Saved data entries:
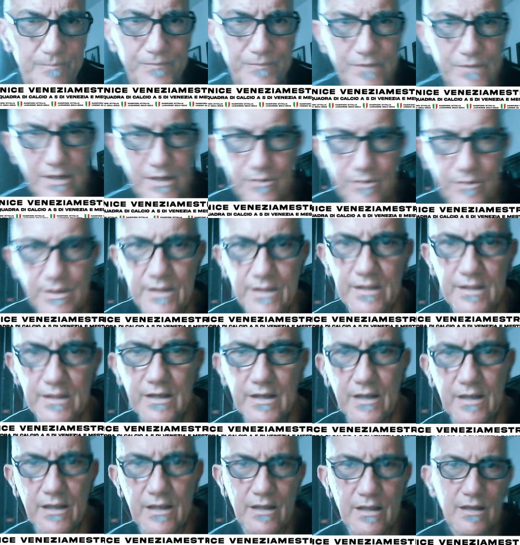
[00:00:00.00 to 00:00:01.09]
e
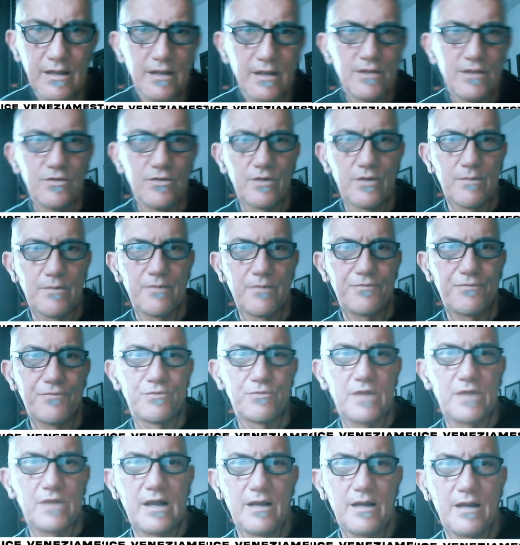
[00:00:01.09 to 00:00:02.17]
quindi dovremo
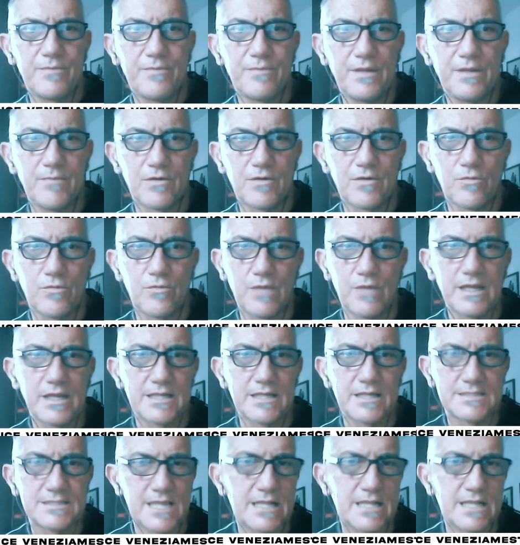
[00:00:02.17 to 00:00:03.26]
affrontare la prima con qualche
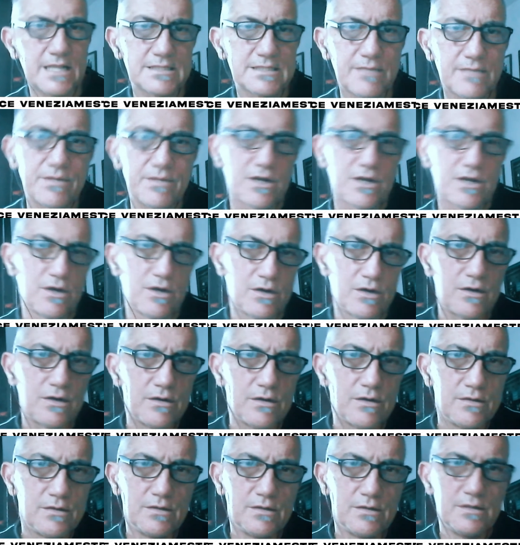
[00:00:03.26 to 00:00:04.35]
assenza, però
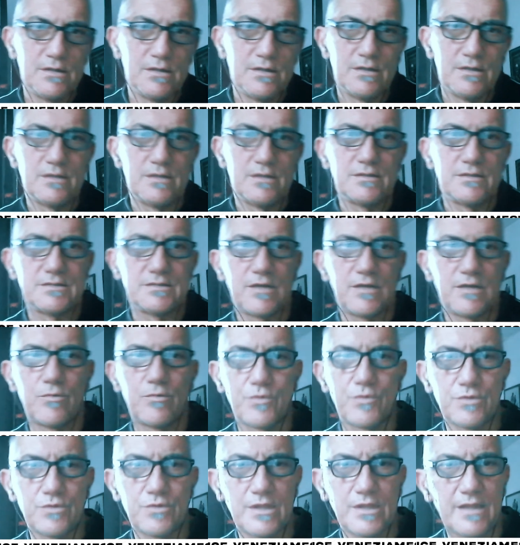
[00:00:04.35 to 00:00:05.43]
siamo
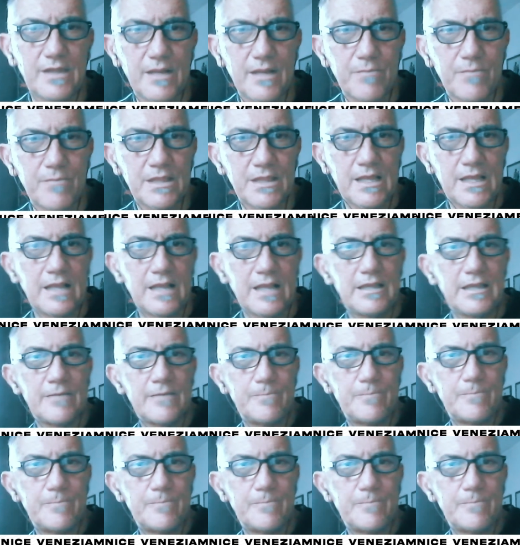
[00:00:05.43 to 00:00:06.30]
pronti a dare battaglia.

Exercise instructions: A verbatim printout of the entries above is expected, free of pictures.

Exercise result:
[00:00:00.00 to 00:00:01.09]
e
[00:00:01.09 to 00:00:02.17]
quindi dovremo
[00:00:02.17 to 00:00:03.26]
affrontare la prima con qualche
[00:00:03.26 to 00:00:04.35]
assenza, però
[00:00:04.35 to 00:00:05.43]
siamo
[00:00:05.43 to 00:00:06.30]
pronti a dare battaglia.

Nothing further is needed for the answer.